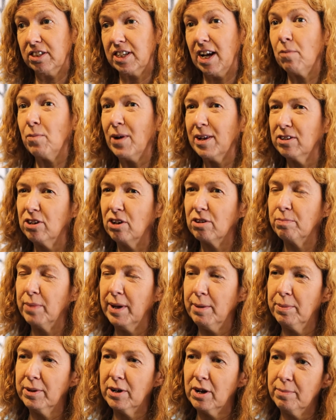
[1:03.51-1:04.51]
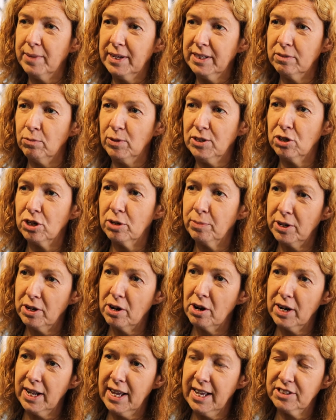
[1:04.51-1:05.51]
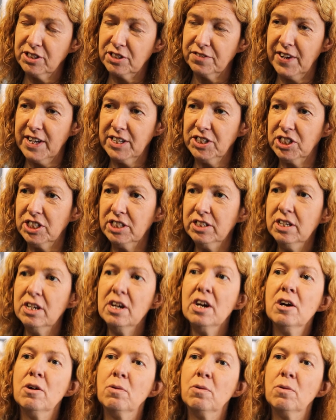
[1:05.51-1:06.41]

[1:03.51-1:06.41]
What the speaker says: And when young people come in, we talk about early intervention.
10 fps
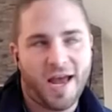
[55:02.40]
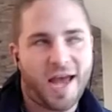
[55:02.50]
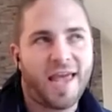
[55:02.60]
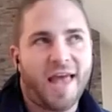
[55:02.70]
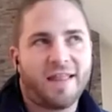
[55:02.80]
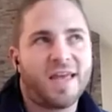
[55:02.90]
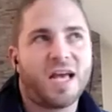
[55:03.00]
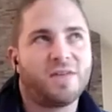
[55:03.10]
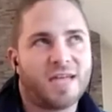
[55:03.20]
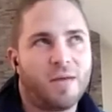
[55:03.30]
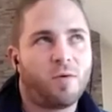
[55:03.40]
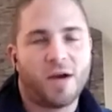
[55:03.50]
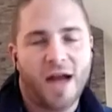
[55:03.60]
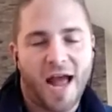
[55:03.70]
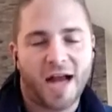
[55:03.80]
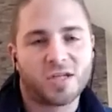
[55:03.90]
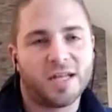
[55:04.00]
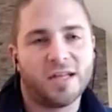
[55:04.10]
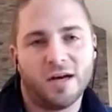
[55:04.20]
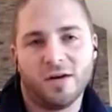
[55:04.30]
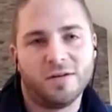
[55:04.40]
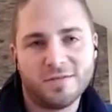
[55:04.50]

I can't think of a time when we're actually alone.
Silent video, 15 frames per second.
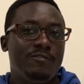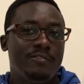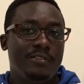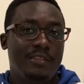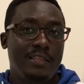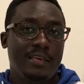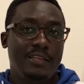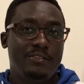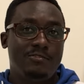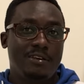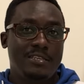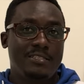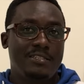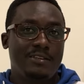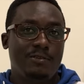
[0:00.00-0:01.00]
they
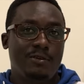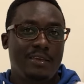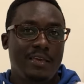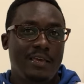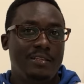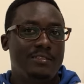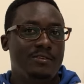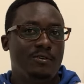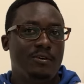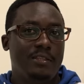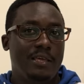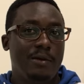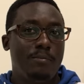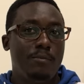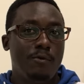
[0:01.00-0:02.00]
translocate, or
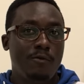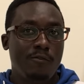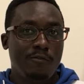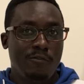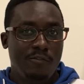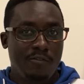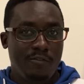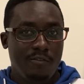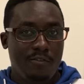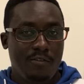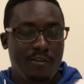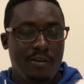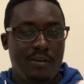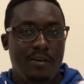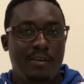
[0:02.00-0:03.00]
they move
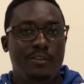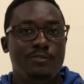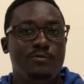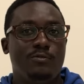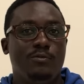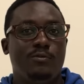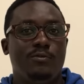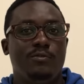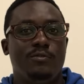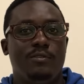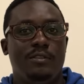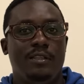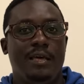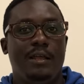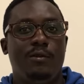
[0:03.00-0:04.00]
into,
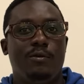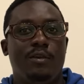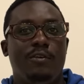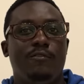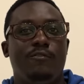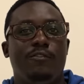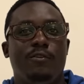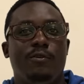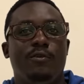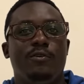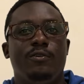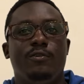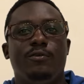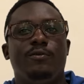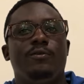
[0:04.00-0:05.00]
they are looking for,
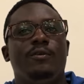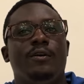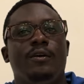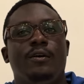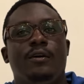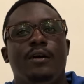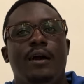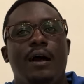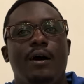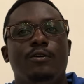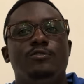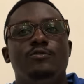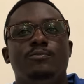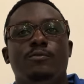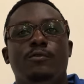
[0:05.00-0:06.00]
how
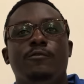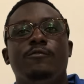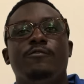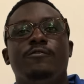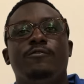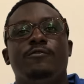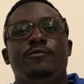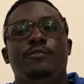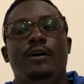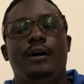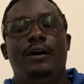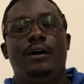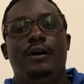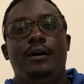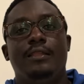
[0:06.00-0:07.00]
to move.
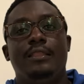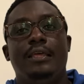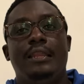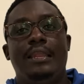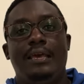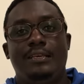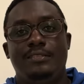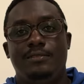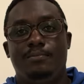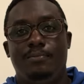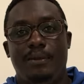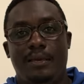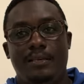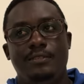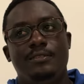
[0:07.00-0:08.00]
The next
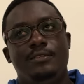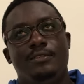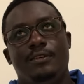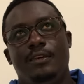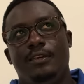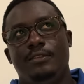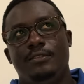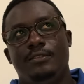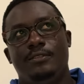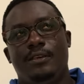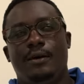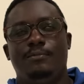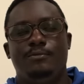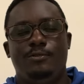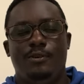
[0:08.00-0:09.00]
place is,
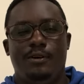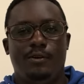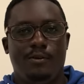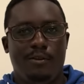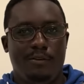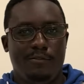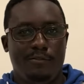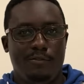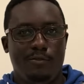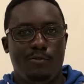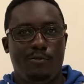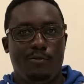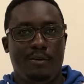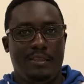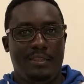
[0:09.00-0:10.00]
I'm sure all of you
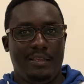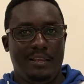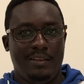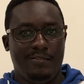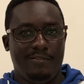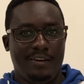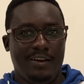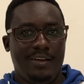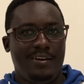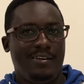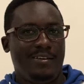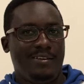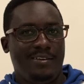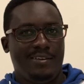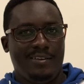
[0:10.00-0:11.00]
know, the liver,
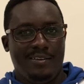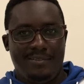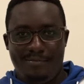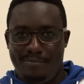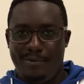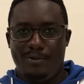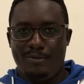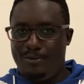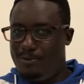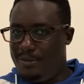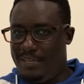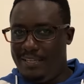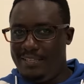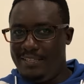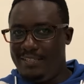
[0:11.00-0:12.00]
because we
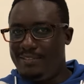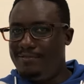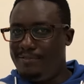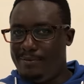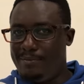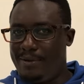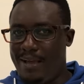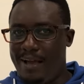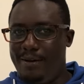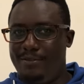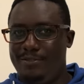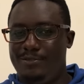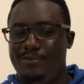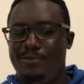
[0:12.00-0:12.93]
eat it from cows.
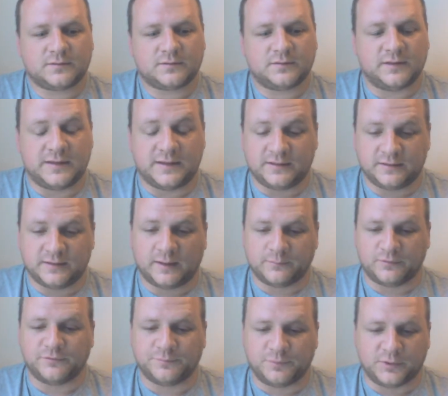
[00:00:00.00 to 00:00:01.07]
number
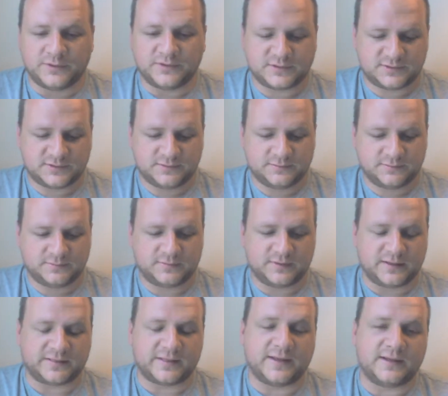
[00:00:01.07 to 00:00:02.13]
of points
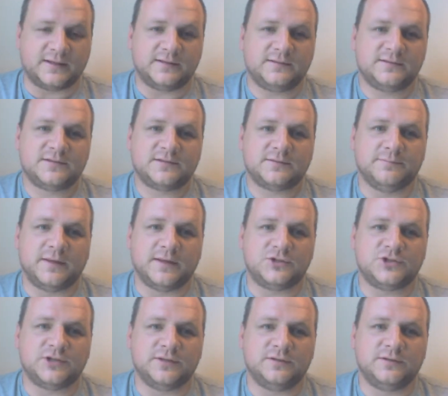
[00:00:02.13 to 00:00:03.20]
that they
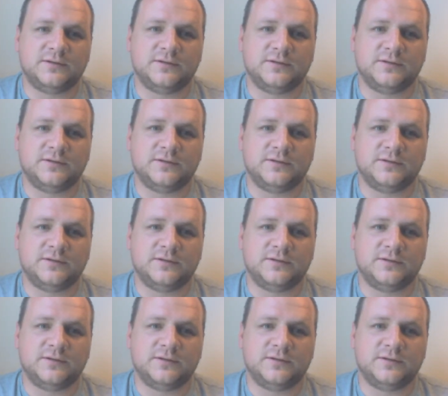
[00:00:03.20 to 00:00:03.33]
mentioned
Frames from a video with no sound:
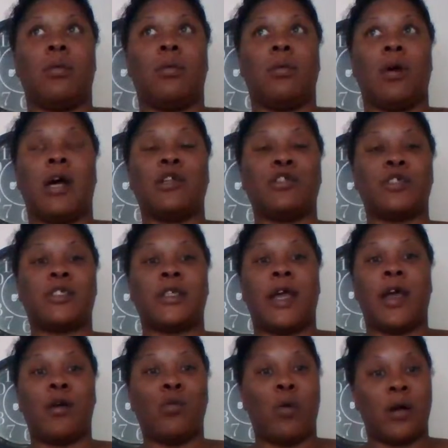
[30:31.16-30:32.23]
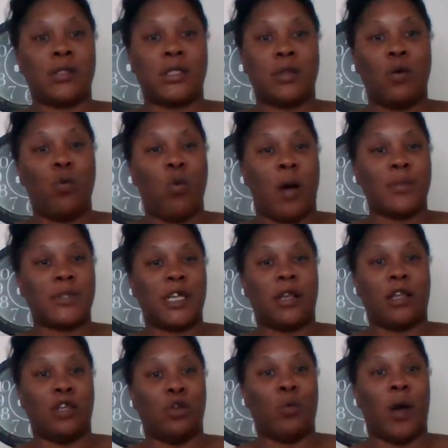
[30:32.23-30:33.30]
understand who I'm
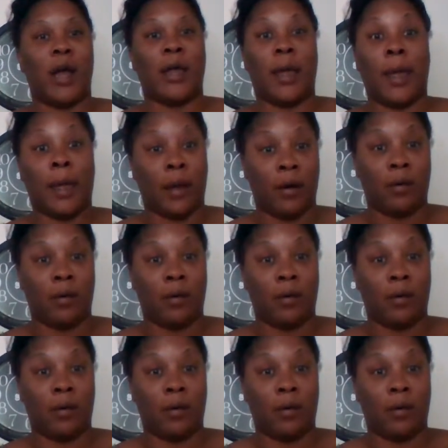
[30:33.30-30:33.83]
telling you I am.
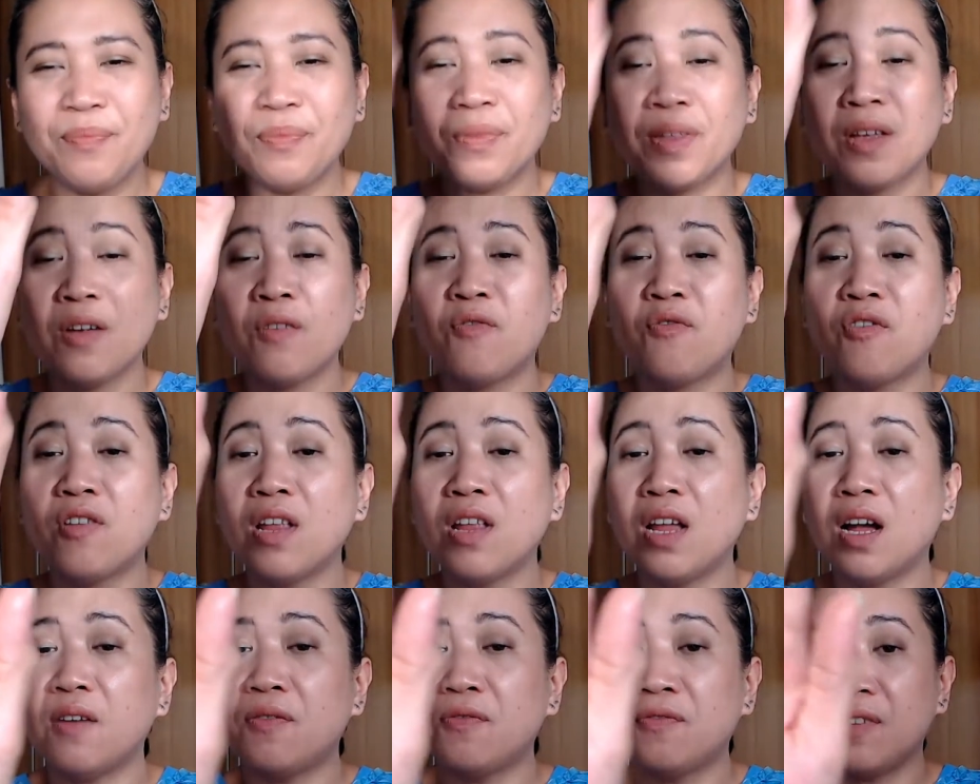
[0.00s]

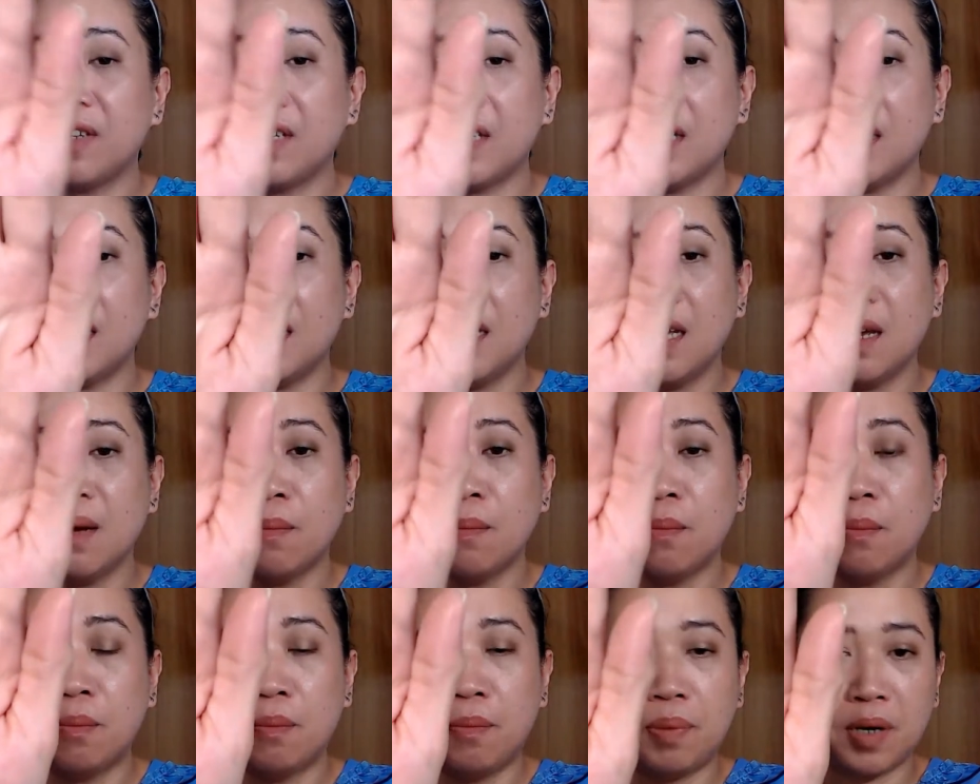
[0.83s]
fluffy
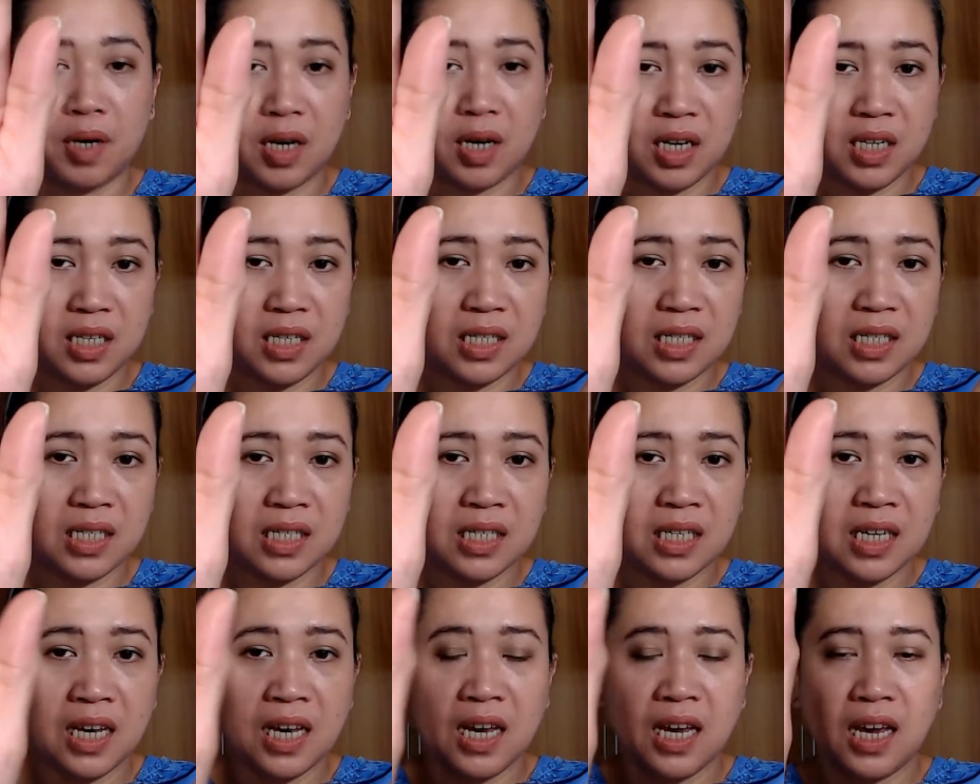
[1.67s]
brush,
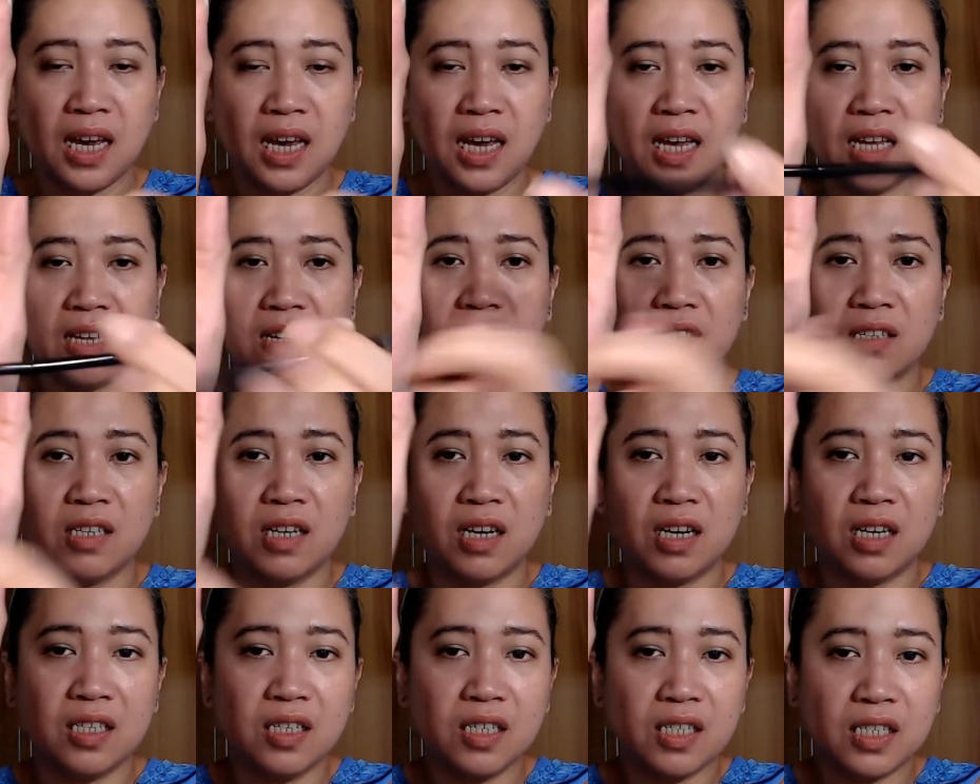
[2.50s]
and on the
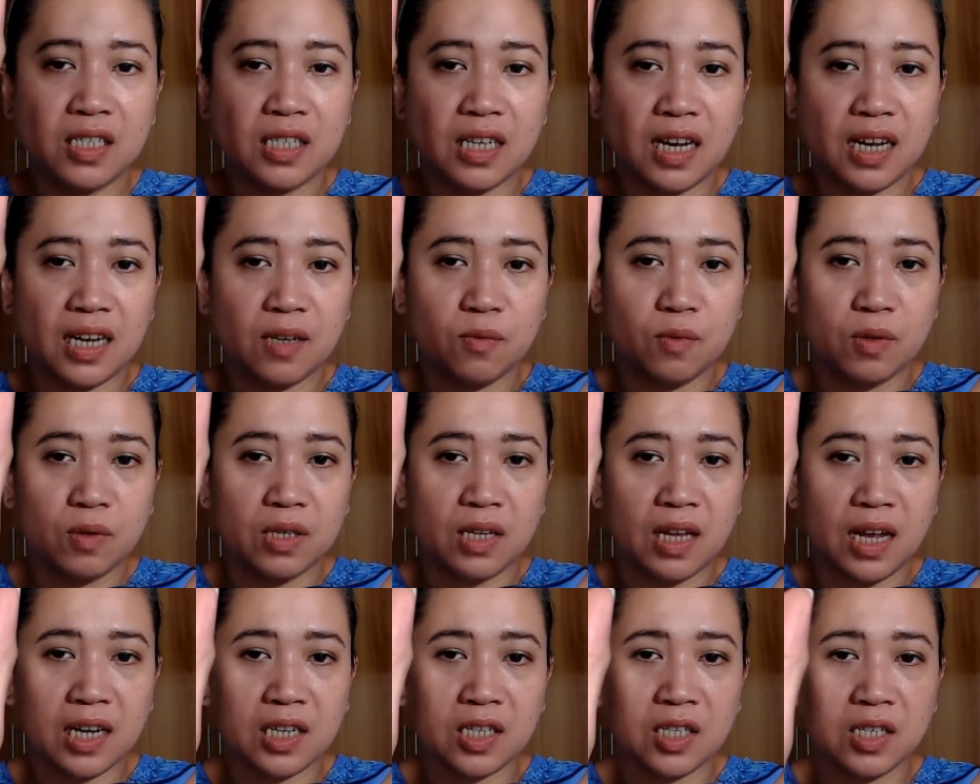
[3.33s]
other side would
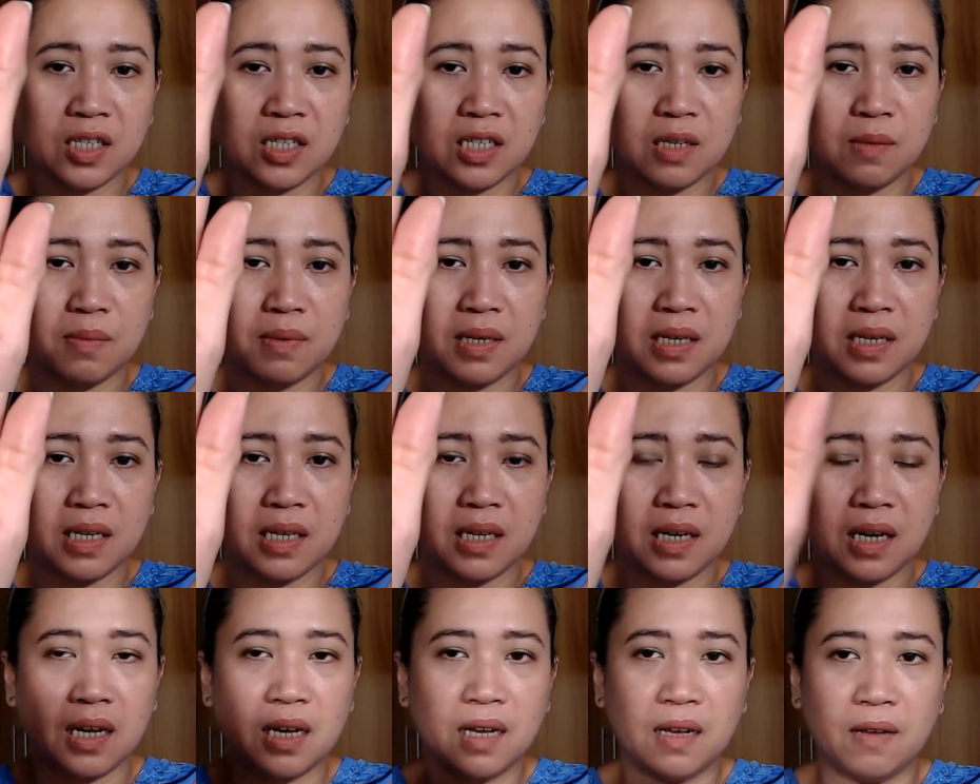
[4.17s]
actually be
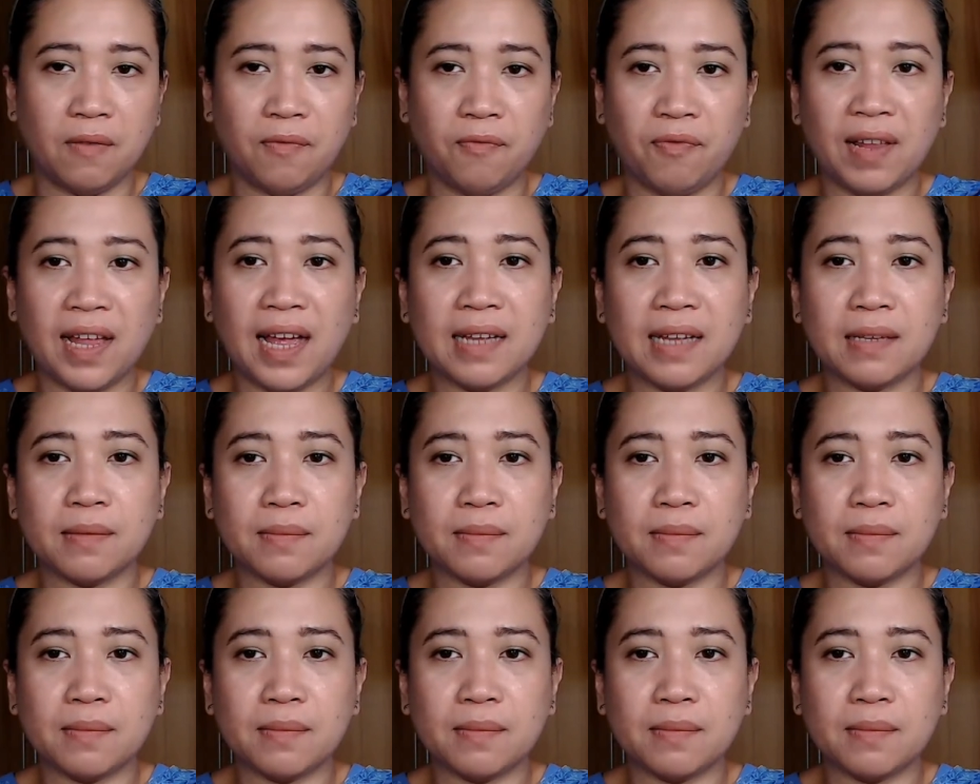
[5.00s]
a flat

——————

- [Assigned task]:
Take the word "video" and find each line of the material that contains it. Copy those lines.

- [Written solution]:
Silent video, 15 frames per second.
Frames from a video with no sound:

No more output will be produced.